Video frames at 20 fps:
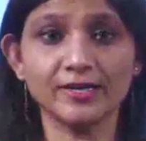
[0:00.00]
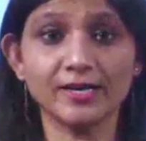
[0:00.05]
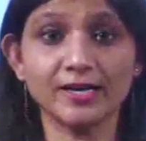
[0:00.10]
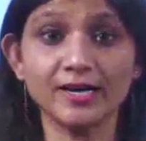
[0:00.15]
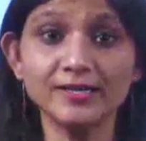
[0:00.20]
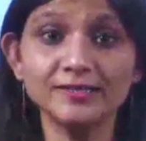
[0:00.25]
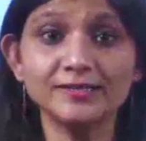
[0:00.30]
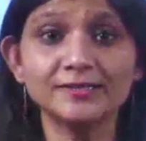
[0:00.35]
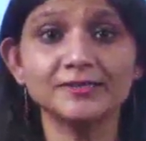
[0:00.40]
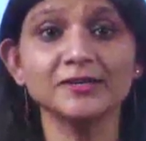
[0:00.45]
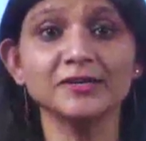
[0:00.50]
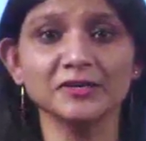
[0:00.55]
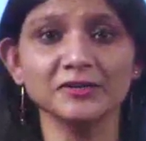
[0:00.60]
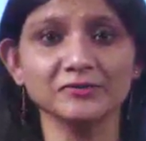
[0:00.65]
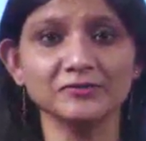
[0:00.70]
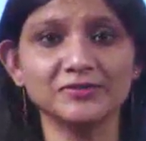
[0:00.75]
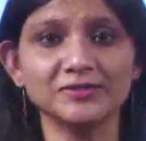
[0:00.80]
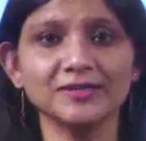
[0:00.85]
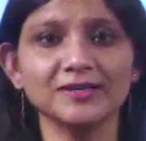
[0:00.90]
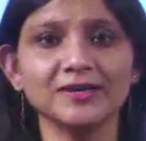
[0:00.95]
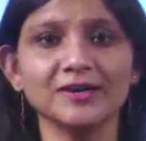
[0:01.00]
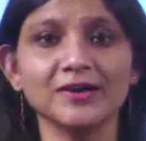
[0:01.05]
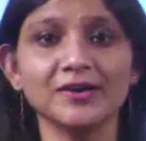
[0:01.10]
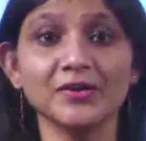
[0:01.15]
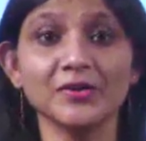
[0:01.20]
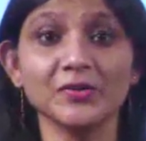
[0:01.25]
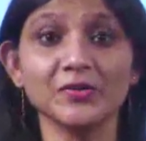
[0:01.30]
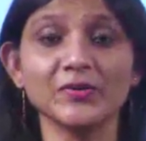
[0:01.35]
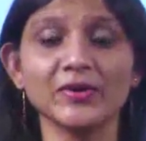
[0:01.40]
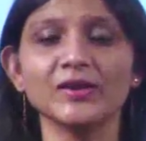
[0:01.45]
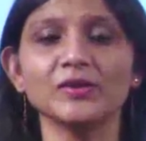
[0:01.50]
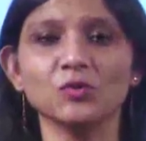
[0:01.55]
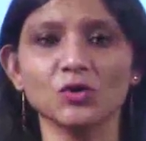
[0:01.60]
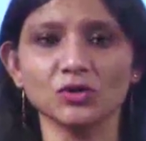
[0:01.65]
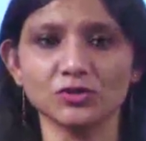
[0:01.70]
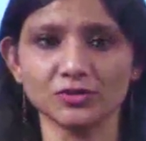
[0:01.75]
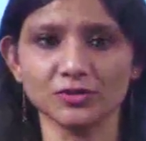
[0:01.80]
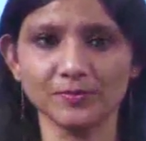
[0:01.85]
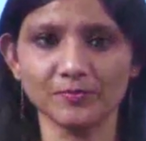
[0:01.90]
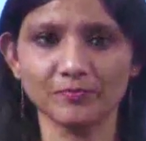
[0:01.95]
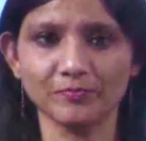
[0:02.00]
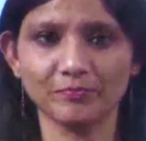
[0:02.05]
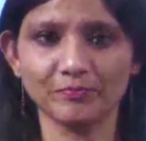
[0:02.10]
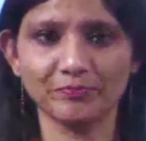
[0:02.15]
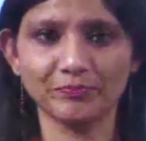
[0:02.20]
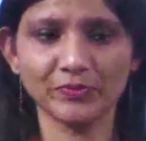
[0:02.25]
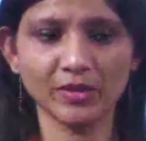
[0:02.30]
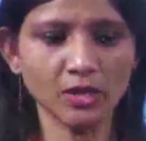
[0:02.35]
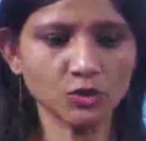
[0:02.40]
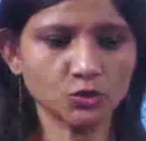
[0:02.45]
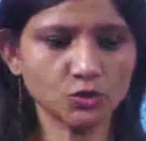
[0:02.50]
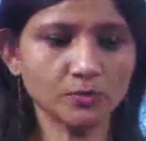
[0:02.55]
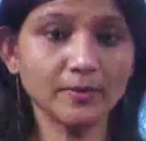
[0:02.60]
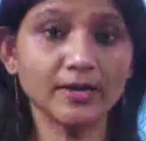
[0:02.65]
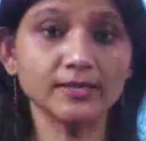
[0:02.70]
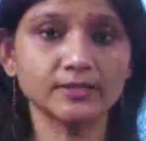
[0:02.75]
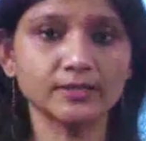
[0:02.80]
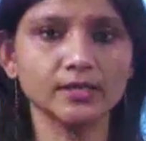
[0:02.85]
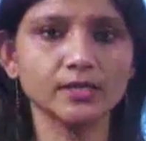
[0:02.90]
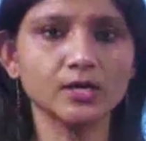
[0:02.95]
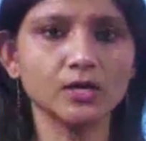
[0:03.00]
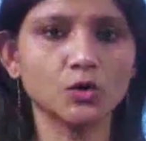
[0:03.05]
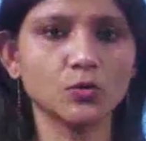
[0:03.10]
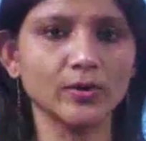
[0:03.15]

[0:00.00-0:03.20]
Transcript: conserved rainwater? So I'm asking a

::::

--- Work required ---
Extract all the entries word for word; omit any pictures.

--- Worked solution ---
Video frames at 20 fps:
[0:00.00]
[0:00.05]
[0:00.10]
[0:00.15]
[0:00.20]
[0:00.25]
[0:00.30]
[0:00.35]
[0:00.40]
[0:00.45]
[0:00.50]
[0:00.55]
[0:00.60]
[0:00.65]
[0:00.70]
[0:00.75]
[0:00.80]
[0:00.85]
[0:00.90]
[0:00.95]
[0:01.00]
[0:01.05]
[0:01.10]
[0:01.15]
[0:01.20]
[0:01.25]
[0:01.30]
[0:01.35]
[0:01.40]
[0:01.45]
[0:01.50]
[0:01.55]
[0:01.60]
[0:01.65]
[0:01.70]
[0:01.75]
[0:01.80]
[0:01.85]
[0:01.90]
[0:01.95]
[0:02.00]
[0:02.05]
[0:02.10]
[0:02.15]
[0:02.20]
[0:02.25]
[0:02.30]
[0:02.35]
[0:02.40]
[0:02.45]
[0:02.50]
[0:02.55]
[0:02.60]
[0:02.65]
[0:02.70]
[0:02.75]
[0:02.80]
[0:02.85]
[0:02.90]
[0:02.95]
[0:03.00]
[0:03.05]
[0:03.10]
[0:03.15]

[0:00.00-0:03.20]
Transcript: conserved rainwater? So I'm asking a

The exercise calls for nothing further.